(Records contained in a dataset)
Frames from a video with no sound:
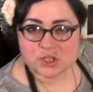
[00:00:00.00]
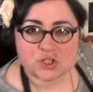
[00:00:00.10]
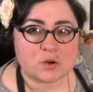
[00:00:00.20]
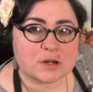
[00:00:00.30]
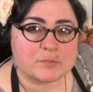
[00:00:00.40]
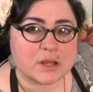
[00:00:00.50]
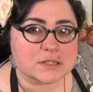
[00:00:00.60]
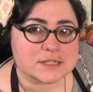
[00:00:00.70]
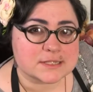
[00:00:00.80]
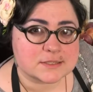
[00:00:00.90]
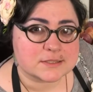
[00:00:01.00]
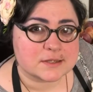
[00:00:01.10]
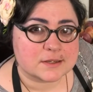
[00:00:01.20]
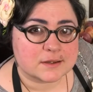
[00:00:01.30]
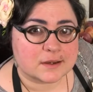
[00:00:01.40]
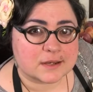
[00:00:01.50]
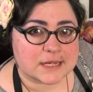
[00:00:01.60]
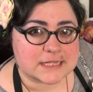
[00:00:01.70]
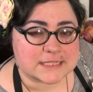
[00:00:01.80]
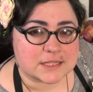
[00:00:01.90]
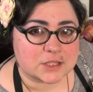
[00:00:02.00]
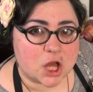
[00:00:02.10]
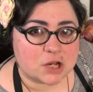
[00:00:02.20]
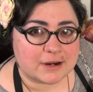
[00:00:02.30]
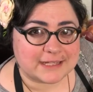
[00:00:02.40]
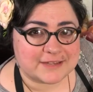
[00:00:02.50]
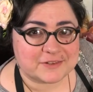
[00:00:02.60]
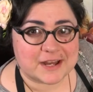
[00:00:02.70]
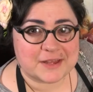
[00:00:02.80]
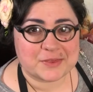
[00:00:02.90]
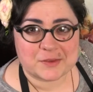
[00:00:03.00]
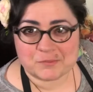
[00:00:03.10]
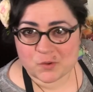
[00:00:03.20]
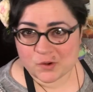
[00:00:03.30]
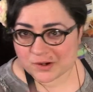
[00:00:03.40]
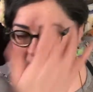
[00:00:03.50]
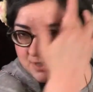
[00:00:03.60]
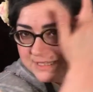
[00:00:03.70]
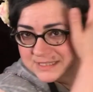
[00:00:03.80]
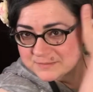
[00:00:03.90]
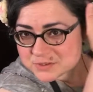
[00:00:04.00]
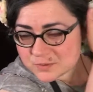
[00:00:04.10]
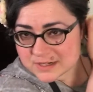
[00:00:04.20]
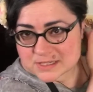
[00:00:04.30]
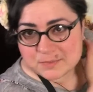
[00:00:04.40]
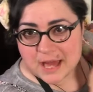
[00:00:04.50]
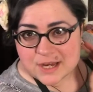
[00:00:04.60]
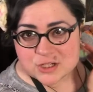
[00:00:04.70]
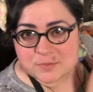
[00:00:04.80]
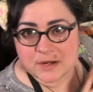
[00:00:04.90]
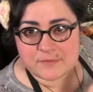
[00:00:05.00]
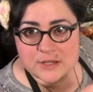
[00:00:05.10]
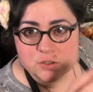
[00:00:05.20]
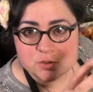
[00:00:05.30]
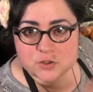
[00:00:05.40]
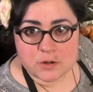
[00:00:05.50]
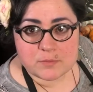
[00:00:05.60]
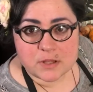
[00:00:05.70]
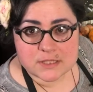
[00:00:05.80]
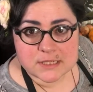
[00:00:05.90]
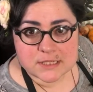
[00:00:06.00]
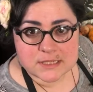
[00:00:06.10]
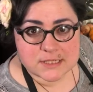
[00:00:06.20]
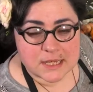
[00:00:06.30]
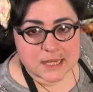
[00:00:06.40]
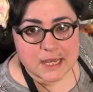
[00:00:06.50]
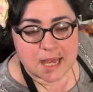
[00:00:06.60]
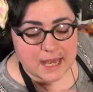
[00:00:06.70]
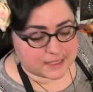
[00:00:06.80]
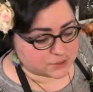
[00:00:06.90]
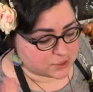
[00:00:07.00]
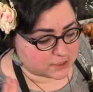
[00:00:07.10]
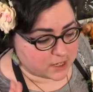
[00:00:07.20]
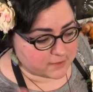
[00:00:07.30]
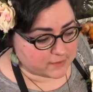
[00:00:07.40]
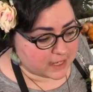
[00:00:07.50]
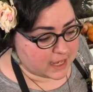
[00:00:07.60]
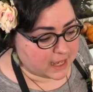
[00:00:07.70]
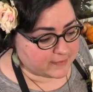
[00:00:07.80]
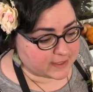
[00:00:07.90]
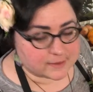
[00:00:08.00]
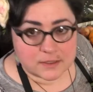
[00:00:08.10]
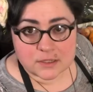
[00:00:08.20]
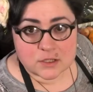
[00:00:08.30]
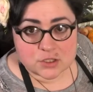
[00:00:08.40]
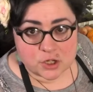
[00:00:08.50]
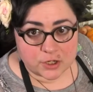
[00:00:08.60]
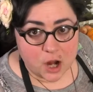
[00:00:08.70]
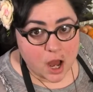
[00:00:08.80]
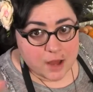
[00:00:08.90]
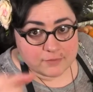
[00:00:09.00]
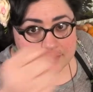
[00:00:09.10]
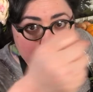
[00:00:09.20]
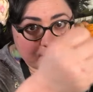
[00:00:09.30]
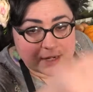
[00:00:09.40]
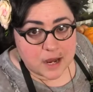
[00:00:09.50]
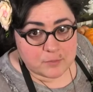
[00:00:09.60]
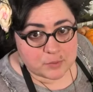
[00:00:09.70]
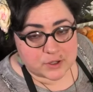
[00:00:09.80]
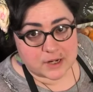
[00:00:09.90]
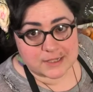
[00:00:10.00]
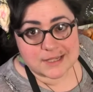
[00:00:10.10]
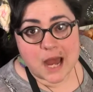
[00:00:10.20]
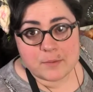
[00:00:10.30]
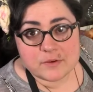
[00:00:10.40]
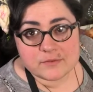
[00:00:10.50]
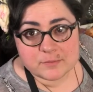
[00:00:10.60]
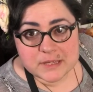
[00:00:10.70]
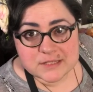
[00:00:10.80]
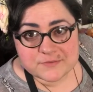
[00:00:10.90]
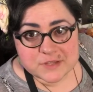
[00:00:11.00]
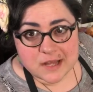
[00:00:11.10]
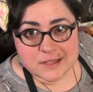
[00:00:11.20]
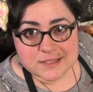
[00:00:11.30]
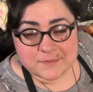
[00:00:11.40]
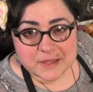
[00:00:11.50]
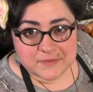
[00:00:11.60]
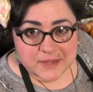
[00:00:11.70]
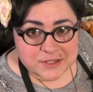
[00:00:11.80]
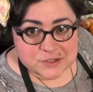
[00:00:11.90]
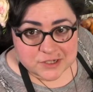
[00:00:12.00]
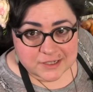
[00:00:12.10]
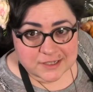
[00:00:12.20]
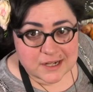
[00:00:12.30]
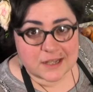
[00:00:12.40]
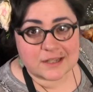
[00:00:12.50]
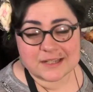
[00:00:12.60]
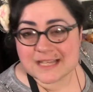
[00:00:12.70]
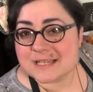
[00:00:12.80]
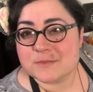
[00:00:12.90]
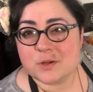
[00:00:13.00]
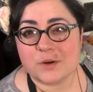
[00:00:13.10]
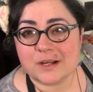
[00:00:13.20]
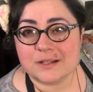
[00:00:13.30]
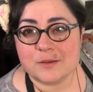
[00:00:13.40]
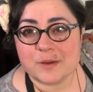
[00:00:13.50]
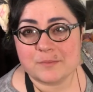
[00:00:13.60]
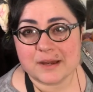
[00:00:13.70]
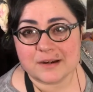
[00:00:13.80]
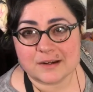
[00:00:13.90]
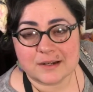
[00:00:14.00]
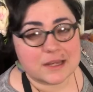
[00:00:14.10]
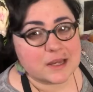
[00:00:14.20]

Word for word: short pulses because the longer I leave it on, the more it seems to wanna splash. But if I do short pulses and turn it off and then turn it off, lift it up, put it on top of a piece of solid something, and then turn it on, that seems to work a little bit better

__Instructions for the task__
Text only, no pictures: copy every entry exactly.

__Written reply__
Frames from a video with no sound:
[00:00:00.00]
[00:00:00.10]
[00:00:00.20]
[00:00:00.30]
[00:00:00.40]
[00:00:00.50]
[00:00:00.60]
[00:00:00.70]
[00:00:00.80]
[00:00:00.90]
[00:00:01.00]
[00:00:01.10]
[00:00:01.20]
[00:00:01.30]
[00:00:01.40]
[00:00:01.50]
[00:00:01.60]
[00:00:01.70]
[00:00:01.80]
[00:00:01.90]
[00:00:02.00]
[00:00:02.10]
[00:00:02.20]
[00:00:02.30]
[00:00:02.40]
[00:00:02.50]
[00:00:02.60]
[00:00:02.70]
[00:00:02.80]
[00:00:02.90]
[00:00:03.00]
[00:00:03.10]
[00:00:03.20]
[00:00:03.30]
[00:00:03.40]
[00:00:03.50]
[00:00:03.60]
[00:00:03.70]
[00:00:03.80]
[00:00:03.90]
[00:00:04.00]
[00:00:04.10]
[00:00:04.20]
[00:00:04.30]
[00:00:04.40]
[00:00:04.50]
[00:00:04.60]
[00:00:04.70]
[00:00:04.80]
[00:00:04.90]
[00:00:05.00]
[00:00:05.10]
[00:00:05.20]
[00:00:05.30]
[00:00:05.40]
[00:00:05.50]
[00:00:05.60]
[00:00:05.70]
[00:00:05.80]
[00:00:05.90]
[00:00:06.00]
[00:00:06.10]
[00:00:06.20]
[00:00:06.30]
[00:00:06.40]
[00:00:06.50]
[00:00:06.60]
[00:00:06.70]
[00:00:06.80]
[00:00:06.90]
[00:00:07.00]
[00:00:07.10]
[00:00:07.20]
[00:00:07.30]
[00:00:07.40]
[00:00:07.50]
[00:00:07.60]
[00:00:07.70]
[00:00:07.80]
[00:00:07.90]
[00:00:08.00]
[00:00:08.10]
[00:00:08.20]
[00:00:08.30]
[00:00:08.40]
[00:00:08.50]
[00:00:08.60]
[00:00:08.70]
[00:00:08.80]
[00:00:08.90]
[00:00:09.00]
[00:00:09.10]
[00:00:09.20]
[00:00:09.30]
[00:00:09.40]
[00:00:09.50]
[00:00:09.60]
[00:00:09.70]
[00:00:09.80]
[00:00:09.90]
[00:00:10.00]
[00:00:10.10]
[00:00:10.20]
[00:00:10.30]
[00:00:10.40]
[00:00:10.50]
[00:00:10.60]
[00:00:10.70]
[00:00:10.80]
[00:00:10.90]
[00:00:11.00]
[00:00:11.10]
[00:00:11.20]
[00:00:11.30]
[00:00:11.40]
[00:00:11.50]
[00:00:11.60]
[00:00:11.70]
[00:00:11.80]
[00:00:11.90]
[00:00:12.00]
[00:00:12.10]
[00:00:12.20]
[00:00:12.30]
[00:00:12.40]
[00:00:12.50]
[00:00:12.60]
[00:00:12.70]
[00:00:12.80]
[00:00:12.90]
[00:00:13.00]
[00:00:13.10]
[00:00:13.20]
[00:00:13.30]
[00:00:13.40]
[00:00:13.50]
[00:00:13.60]
[00:00:13.70]
[00:00:13.80]
[00:00:13.90]
[00:00:14.00]
[00:00:14.10]
[00:00:14.20]

Word for word: short pulses because the longer I leave it on, the more it seems to wanna splash. But if I do short pulses and turn it off and then turn it off, lift it up, put it on top of a piece of solid something, and then turn it on, that seems to work a little bit better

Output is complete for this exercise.